TSA Agents Stopped Getting Paid — Then Trump Signed Something That Broke a 230-Year Rule
Trump bypassed Congress to pay TSA workers using unappropriated funds; Iran tensions escalate with 20 U.S. soldiers wounded; DOGE drops 7 years of Medicaid data to the public.
HIGH ALERT
A constitutional showdown over TSA funding, 20 U.S. soldiers wounded in an Iranian missile strike, a 165-page election case brief unsealed, and a crypto regulatory overhaul all landing on the same Sunday — this is an extremely active news cycle across military, legal, economic, and domestic policy fronts simultaneously.
Key Developments
Picture this: you show up to the airport, and the person checking your bags hasn't been paid in days.
That was the reality this weekend as **TSA workers across America faced a funding freeze** — not because of some bureaucratic glitch, but because Congress couldn't agree on a spending bill.

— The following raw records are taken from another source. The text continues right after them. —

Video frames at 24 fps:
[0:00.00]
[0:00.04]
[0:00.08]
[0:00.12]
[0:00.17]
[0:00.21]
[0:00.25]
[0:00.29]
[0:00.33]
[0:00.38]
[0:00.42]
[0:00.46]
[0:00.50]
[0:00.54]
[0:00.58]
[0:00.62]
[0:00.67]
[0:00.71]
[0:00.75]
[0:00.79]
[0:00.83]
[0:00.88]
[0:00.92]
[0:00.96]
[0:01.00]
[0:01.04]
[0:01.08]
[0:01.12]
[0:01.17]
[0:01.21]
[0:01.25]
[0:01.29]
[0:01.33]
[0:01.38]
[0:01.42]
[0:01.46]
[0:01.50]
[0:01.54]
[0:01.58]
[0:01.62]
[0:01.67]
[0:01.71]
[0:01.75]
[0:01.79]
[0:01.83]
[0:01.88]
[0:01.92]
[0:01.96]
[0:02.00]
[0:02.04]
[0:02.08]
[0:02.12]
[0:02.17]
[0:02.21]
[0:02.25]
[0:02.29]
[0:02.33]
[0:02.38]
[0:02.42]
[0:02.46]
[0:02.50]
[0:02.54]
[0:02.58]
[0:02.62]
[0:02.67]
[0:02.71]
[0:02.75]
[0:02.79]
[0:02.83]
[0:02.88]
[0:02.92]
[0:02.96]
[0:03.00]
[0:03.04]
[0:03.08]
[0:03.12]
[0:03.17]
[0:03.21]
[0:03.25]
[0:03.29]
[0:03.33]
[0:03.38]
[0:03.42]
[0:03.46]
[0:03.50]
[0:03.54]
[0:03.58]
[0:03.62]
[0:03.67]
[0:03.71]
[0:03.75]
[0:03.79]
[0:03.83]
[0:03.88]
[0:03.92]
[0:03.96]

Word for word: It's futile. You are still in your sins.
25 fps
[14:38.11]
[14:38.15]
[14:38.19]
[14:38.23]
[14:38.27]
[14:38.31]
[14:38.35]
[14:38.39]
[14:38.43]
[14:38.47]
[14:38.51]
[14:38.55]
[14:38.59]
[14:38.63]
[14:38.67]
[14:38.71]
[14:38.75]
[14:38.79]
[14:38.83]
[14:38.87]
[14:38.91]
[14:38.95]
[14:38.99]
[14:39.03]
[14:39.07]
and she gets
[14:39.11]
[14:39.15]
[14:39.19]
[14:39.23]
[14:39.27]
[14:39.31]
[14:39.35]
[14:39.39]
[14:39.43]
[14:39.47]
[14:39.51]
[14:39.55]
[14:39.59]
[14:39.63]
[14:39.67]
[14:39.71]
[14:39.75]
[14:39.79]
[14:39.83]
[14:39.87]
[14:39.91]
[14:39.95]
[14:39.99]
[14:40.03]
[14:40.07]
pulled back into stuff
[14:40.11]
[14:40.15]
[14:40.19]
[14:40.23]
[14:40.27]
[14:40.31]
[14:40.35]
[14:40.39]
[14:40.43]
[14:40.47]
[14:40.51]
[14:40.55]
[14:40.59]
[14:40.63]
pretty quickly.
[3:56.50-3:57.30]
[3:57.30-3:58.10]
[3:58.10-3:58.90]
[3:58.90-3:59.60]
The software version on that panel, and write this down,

Here's where it gets complicated.
Trump stepped in on Friday and signed an executive order directing DHS Secretary Markwayne Mullin to pay TSA workers directly — using funds tied to the "One Big Beautiful Bill," his signature legislative package.
On the surface, that sounds like a problem solved.
But critics immediately asked a question that cuts to the heart of how America's government works: **Can a president spend money that Congress never formally appropriated?**
The answer, under more than two centuries of constitutional law, is supposed to be no.
As one viral post on X laid out with devastating simplicity: TSA workers stopped getting paid because Congress couldn't pass funding. Trump signed an order to fix it. Hero moment. Except — his party controls Congress. Republicans hold the majority. This wasn't a Democratic blockade. It was a standoff within Trump's own coalition.